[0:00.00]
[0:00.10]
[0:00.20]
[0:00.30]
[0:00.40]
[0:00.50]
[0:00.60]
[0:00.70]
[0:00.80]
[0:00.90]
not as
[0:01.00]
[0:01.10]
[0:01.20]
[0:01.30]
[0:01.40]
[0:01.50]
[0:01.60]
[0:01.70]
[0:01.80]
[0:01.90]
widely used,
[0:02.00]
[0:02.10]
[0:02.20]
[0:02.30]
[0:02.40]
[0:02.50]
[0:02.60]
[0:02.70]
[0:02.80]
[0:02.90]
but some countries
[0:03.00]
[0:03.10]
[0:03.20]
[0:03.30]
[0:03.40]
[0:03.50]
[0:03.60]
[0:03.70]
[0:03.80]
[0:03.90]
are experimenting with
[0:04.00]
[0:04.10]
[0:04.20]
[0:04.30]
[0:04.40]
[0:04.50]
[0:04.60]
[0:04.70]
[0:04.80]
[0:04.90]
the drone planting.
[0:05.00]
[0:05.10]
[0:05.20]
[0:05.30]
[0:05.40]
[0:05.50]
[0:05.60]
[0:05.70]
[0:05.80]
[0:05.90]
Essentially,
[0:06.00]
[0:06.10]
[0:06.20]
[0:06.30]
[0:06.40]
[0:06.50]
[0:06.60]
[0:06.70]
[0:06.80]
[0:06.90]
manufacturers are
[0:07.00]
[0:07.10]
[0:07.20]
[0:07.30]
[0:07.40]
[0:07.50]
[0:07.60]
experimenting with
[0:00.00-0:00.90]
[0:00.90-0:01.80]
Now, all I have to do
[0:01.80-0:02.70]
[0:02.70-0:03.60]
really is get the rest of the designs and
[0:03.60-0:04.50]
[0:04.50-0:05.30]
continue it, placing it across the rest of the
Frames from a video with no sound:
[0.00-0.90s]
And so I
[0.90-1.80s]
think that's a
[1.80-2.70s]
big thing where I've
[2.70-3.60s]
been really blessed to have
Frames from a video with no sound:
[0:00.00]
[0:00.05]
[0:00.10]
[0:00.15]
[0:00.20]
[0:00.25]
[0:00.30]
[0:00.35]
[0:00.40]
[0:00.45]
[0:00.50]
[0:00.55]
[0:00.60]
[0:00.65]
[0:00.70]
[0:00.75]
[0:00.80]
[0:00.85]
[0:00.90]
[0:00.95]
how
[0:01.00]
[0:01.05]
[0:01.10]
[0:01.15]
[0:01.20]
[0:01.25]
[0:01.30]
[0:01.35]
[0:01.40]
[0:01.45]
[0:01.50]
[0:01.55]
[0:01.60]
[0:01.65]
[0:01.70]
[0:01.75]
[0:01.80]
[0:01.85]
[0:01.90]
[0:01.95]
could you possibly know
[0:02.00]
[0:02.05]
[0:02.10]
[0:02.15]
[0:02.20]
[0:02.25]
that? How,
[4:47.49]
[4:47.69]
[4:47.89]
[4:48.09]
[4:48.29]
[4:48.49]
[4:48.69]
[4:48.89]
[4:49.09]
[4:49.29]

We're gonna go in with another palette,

━━━━━━━━━━━━━━━━━━━━

* **PROBLEM**
Reproduce the lines above. Leave each one as it is.

* **YOUR SOLUTION**
[0:00.00]
[0:00.10]
[0:00.20]
[0:00.30]
[0:00.40]
[0:00.50]
[0:00.60]
[0:00.70]
[0:00.80]
[0:00.90]
not as
[0:01.00]
[0:01.10]
[0:01.20]
[0:01.30]
[0:01.40]
[0:01.50]
[0:01.60]
[0:01.70]
[0:01.80]
[0:01.90]
widely used,
[0:02.00]
[0:02.10]
[0:02.20]
[0:02.30]
[0:02.40]
[0:02.50]
[0:02.60]
[0:02.70]
[0:02.80]
[0:02.90]
but some countries
[0:03.00]
[0:03.10]
[0:03.20]
[0:03.30]
[0:03.40]
[0:03.50]
[0:03.60]
[0:03.70]
[0:03.80]
[0:03.90]
are experimenting with
[0:04.00]
[0:04.10]
[0:04.20]
[0:04.30]
[0:04.40]
[0:04.50]
[0:04.60]
[0:04.70]
[0:04.80]
[0:04.90]
the drone planting.
[0:05.00]
[0:05.10]
[0:05.20]
[0:05.30]
[0:05.40]
[0:05.50]
[0:05.60]
[0:05.70]
[0:05.80]
[0:05.90]
Essentially,
[0:06.00]
[0:06.10]
[0:06.20]
[0:06.30]
[0:06.40]
[0:06.50]
[0:06.60]
[0:06.70]
[0:06.80]
[0:06.90]
manufacturers are
[0:07.00]
[0:07.10]
[0:07.20]
[0:07.30]
[0:07.40]
[0:07.50]
[0:07.60]
experimenting with
[0:00.00-0:00.90]
[0:00.90-0:01.80]
Now, all I have to do
[0:01.80-0:02.70]
[0:02.70-0:03.60]
really is get the rest of the designs and
[0:03.60-0:04.50]
[0:04.50-0:05.30]
continue it, placing it across the rest of the
Frames from a video with no sound:
[0.00-0.90s]
And so I
[0.90-1.80s]
think that's a
[1.80-2.70s]
big thing where I've
[2.70-3.60s]
been really blessed to have
Frames from a video with no sound:
[0:00.00]
[0:00.05]
[0:00.10]
[0:00.15]
[0:00.20]
[0:00.25]
[0:00.30]
[0:00.35]
[0:00.40]
[0:00.45]
[0:00.50]
[0:00.55]
[0:00.60]
[0:00.65]
[0:00.70]
[0:00.75]
[0:00.80]
[0:00.85]
[0:00.90]
[0:00.95]
how
[0:01.00]
[0:01.05]
[0:01.10]
[0:01.15]
[0:01.20]
[0:01.25]
[0:01.30]
[0:01.35]
[0:01.40]
[0:01.45]
[0:01.50]
[0:01.55]
[0:01.60]
[0:01.65]
[0:01.70]
[0:01.75]
[0:01.80]
[0:01.85]
[0:01.90]
[0:01.95]
could you possibly know
[0:02.00]
[0:02.05]
[0:02.10]
[0:02.15]
[0:02.20]
[0:02.25]
that? How,
[4:47.49]
[4:47.69]
[4:47.89]
[4:48.09]
[4:48.29]
[4:48.49]
[4:48.69]
[4:48.89]
[4:49.09]
[4:49.29]

We're gonna go in with another palette,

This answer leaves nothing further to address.